[[ ENTRIES PROVIDED, beginning ]]

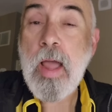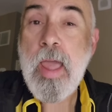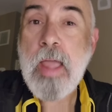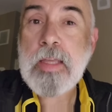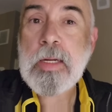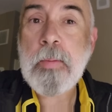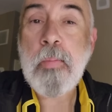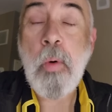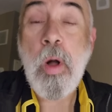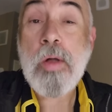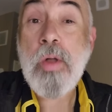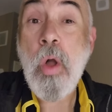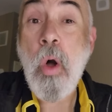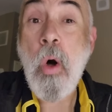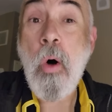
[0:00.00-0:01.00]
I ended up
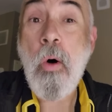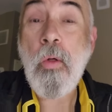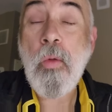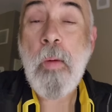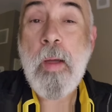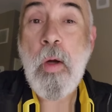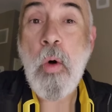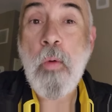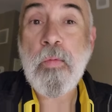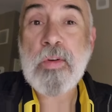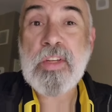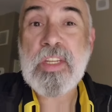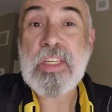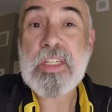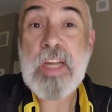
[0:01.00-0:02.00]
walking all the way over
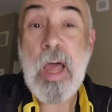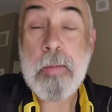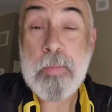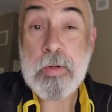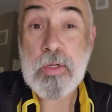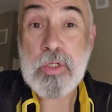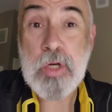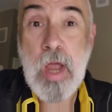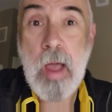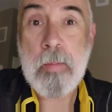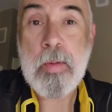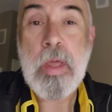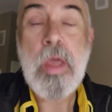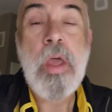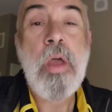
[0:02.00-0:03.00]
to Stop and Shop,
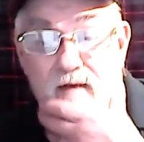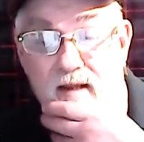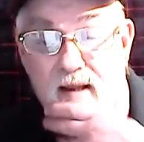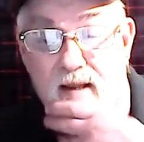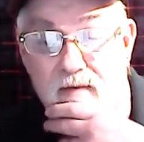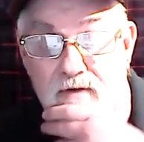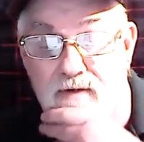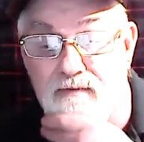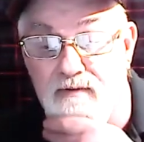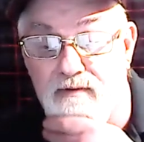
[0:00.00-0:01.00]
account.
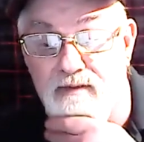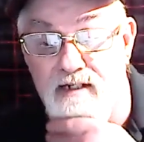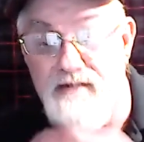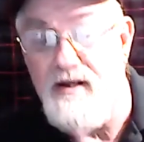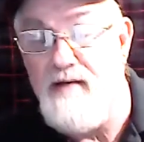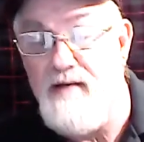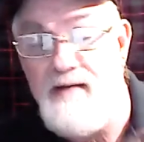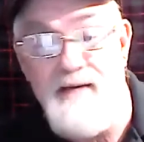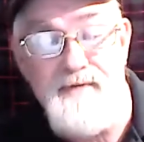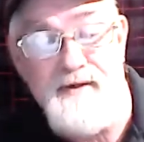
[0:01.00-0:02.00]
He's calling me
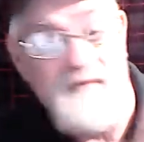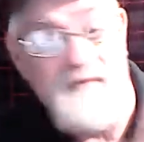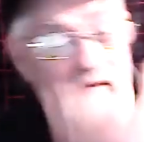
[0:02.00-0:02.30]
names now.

[[ ENTRIES PROVIDED, end ]]

### WORK INSTRUCTION:
Your copy should match every entry above exactly and contain no pictures.

### EXPECTED OUTPUT:
[0:00.00-0:01.00]
I ended up
[0:01.00-0:02.00]
walking all the way over
[0:02.00-0:03.00]
to Stop and Shop,
[0:00.00-0:01.00]
account.
[0:01.00-0:02.00]
He's calling me
[0:02.00-0:02.30]
names now.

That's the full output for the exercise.